(EXERCISE INSTRUCTIONS) Leave out the pictures and reproduce all of the data exactly.

[Collected data entries]
+ + + + + + +
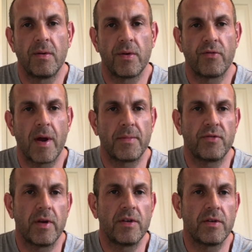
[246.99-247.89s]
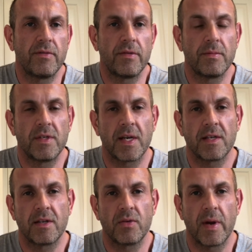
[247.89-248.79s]
with reps ranging from
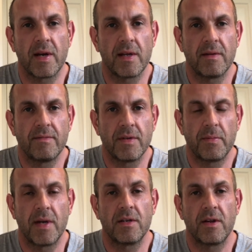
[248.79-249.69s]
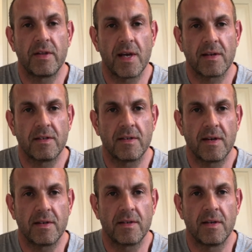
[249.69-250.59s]
6 to 20 depending on the
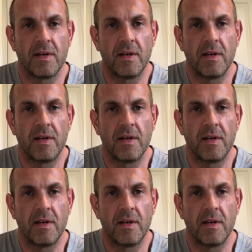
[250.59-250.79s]
exercise.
+ + + + + + +
(EXPECTED ANSWER)
[246.99-247.89s]
[247.89-248.79s]
with reps ranging from
[248.79-249.69s]
[249.69-250.59s]
6 to 20 depending on the
[250.59-250.79s]
exercise.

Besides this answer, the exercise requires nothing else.